→ ASSIGNMENT
Your job is to return each record exactly, minus any pictures.

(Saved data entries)
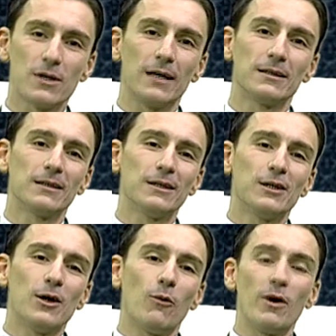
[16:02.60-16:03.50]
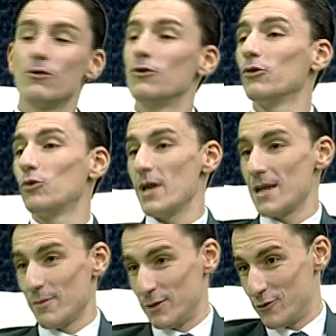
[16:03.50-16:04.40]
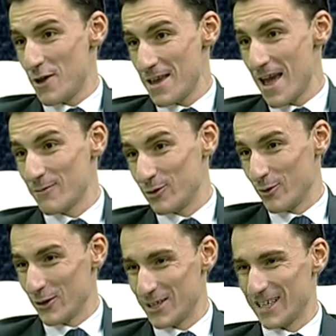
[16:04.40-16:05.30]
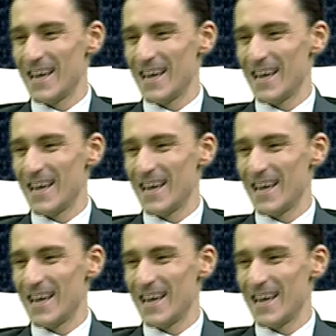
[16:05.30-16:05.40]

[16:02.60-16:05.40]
that when you don't wake up at 3 a.m. to watch a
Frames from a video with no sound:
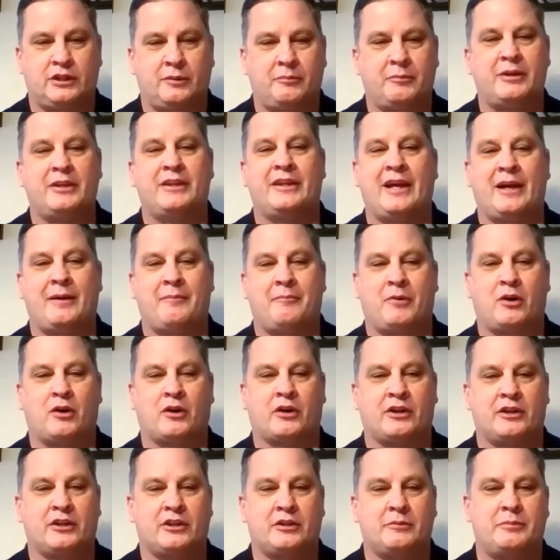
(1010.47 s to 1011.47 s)
in that
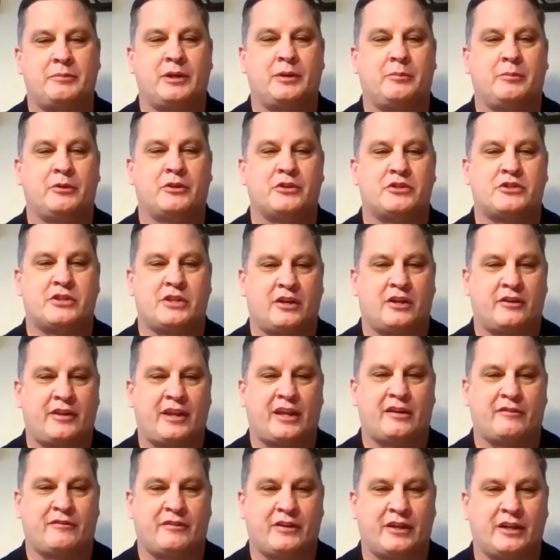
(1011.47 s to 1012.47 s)
market to be able to share
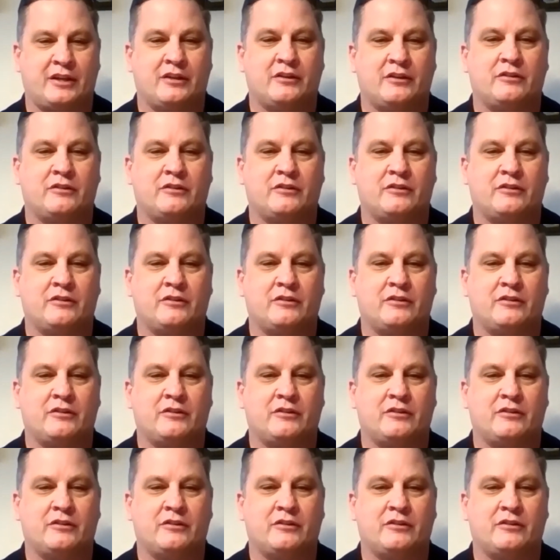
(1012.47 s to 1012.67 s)
that event.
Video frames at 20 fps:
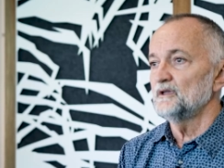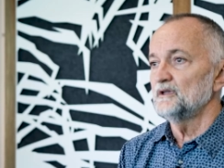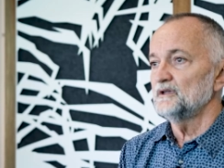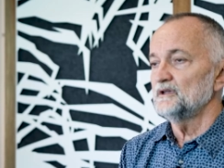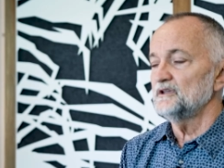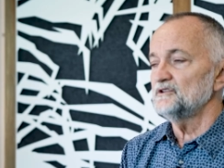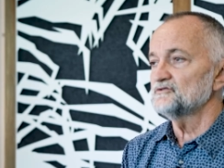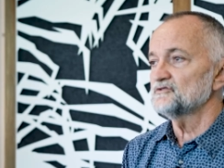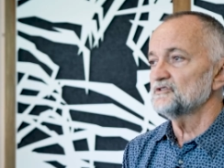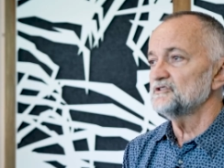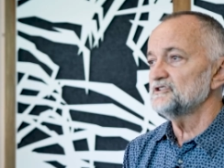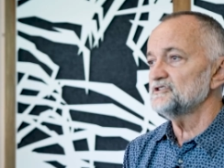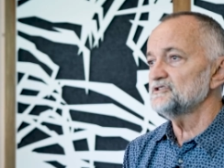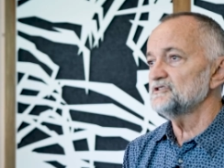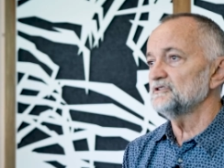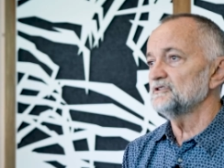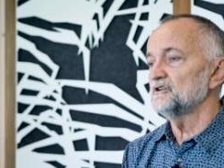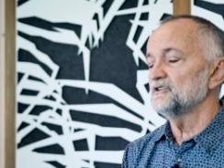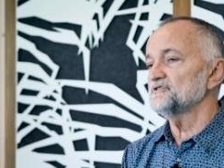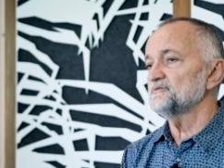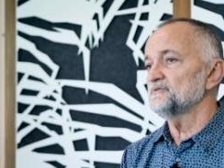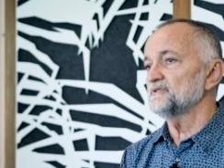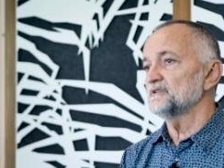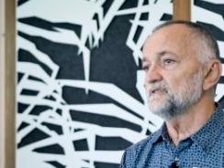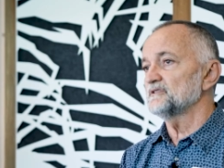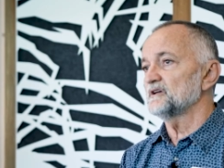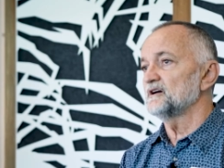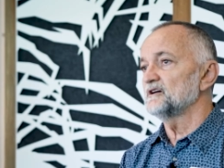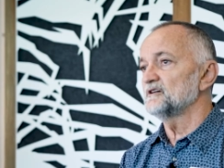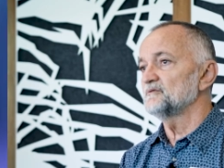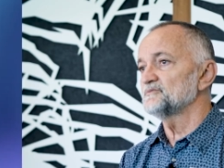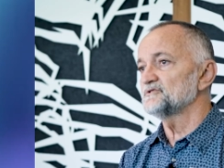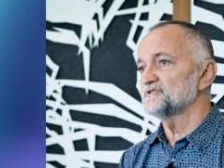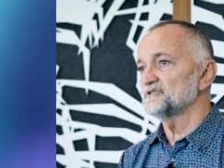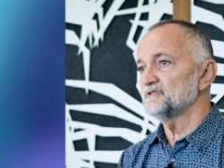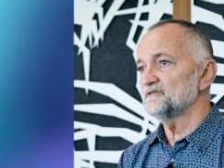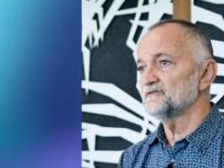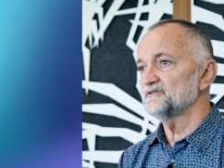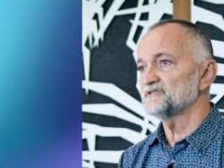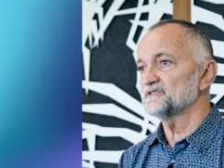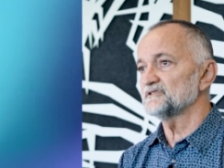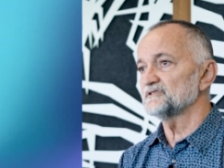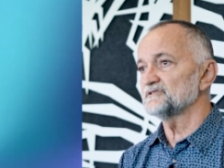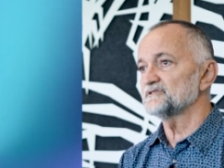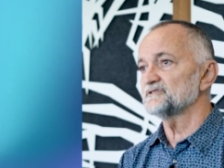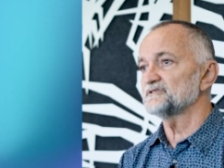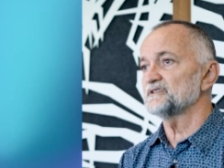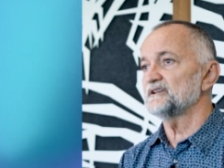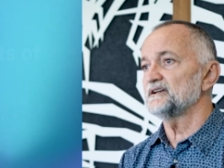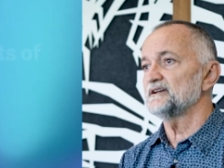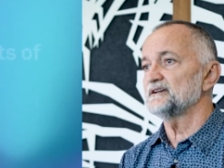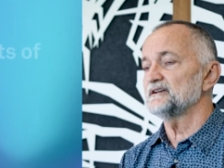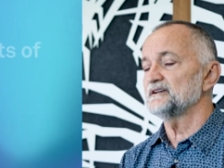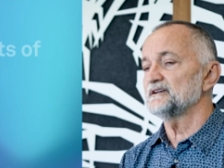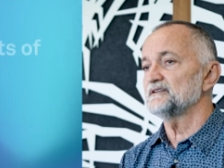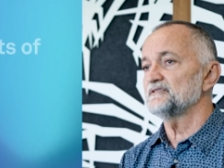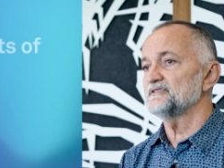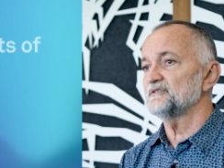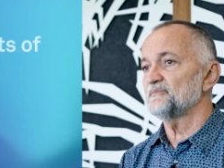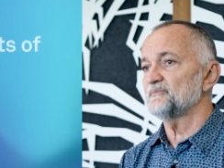In traditional Hospital in the Home services, the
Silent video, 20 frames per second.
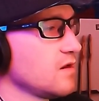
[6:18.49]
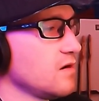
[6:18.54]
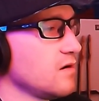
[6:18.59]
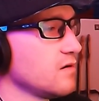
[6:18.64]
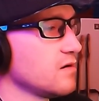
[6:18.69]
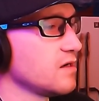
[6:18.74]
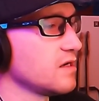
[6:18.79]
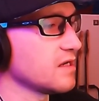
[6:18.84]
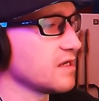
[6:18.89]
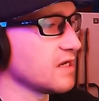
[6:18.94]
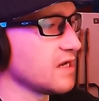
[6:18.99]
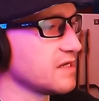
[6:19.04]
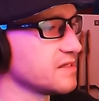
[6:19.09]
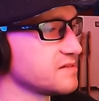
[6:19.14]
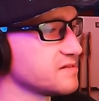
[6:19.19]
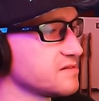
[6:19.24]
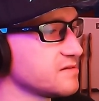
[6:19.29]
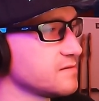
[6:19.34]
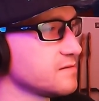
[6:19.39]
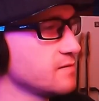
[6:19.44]
All right,
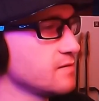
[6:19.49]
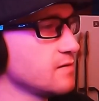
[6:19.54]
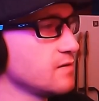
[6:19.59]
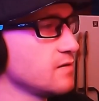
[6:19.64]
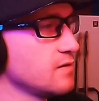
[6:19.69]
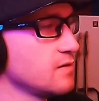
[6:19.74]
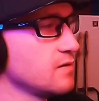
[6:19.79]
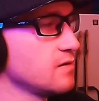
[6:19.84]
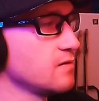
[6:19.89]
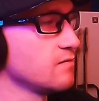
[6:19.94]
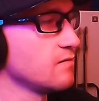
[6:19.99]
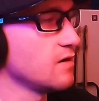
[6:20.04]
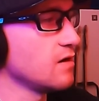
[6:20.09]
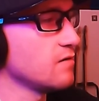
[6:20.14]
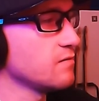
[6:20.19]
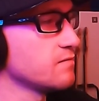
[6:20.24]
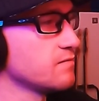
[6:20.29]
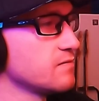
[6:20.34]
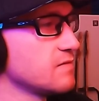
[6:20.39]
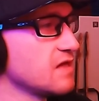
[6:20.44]
guys. Well,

→ EXERCISE SOLUTION
[16:02.60-16:03.50]
[16:03.50-16:04.40]
[16:04.40-16:05.30]
[16:05.30-16:05.40]

[16:02.60-16:05.40]
that when you don't wake up at 3 a.m. to watch a
Frames from a video with no sound:
(1010.47 s to 1011.47 s)
in that
(1011.47 s to 1012.47 s)
market to be able to share
(1012.47 s to 1012.67 s)
that event.
Video frames at 20 fps:
In traditional Hospital in the Home services, the
Silent video, 20 frames per second.
[6:18.49]
[6:18.54]
[6:18.59]
[6:18.64]
[6:18.69]
[6:18.74]
[6:18.79]
[6:18.84]
[6:18.89]
[6:18.94]
[6:18.99]
[6:19.04]
[6:19.09]
[6:19.14]
[6:19.19]
[6:19.24]
[6:19.29]
[6:19.34]
[6:19.39]
[6:19.44]
All right,
[6:19.49]
[6:19.54]
[6:19.59]
[6:19.64]
[6:19.69]
[6:19.74]
[6:19.79]
[6:19.84]
[6:19.89]
[6:19.94]
[6:19.99]
[6:20.04]
[6:20.09]
[6:20.14]
[6:20.19]
[6:20.24]
[6:20.29]
[6:20.34]
[6:20.39]
[6:20.44]
guys. Well,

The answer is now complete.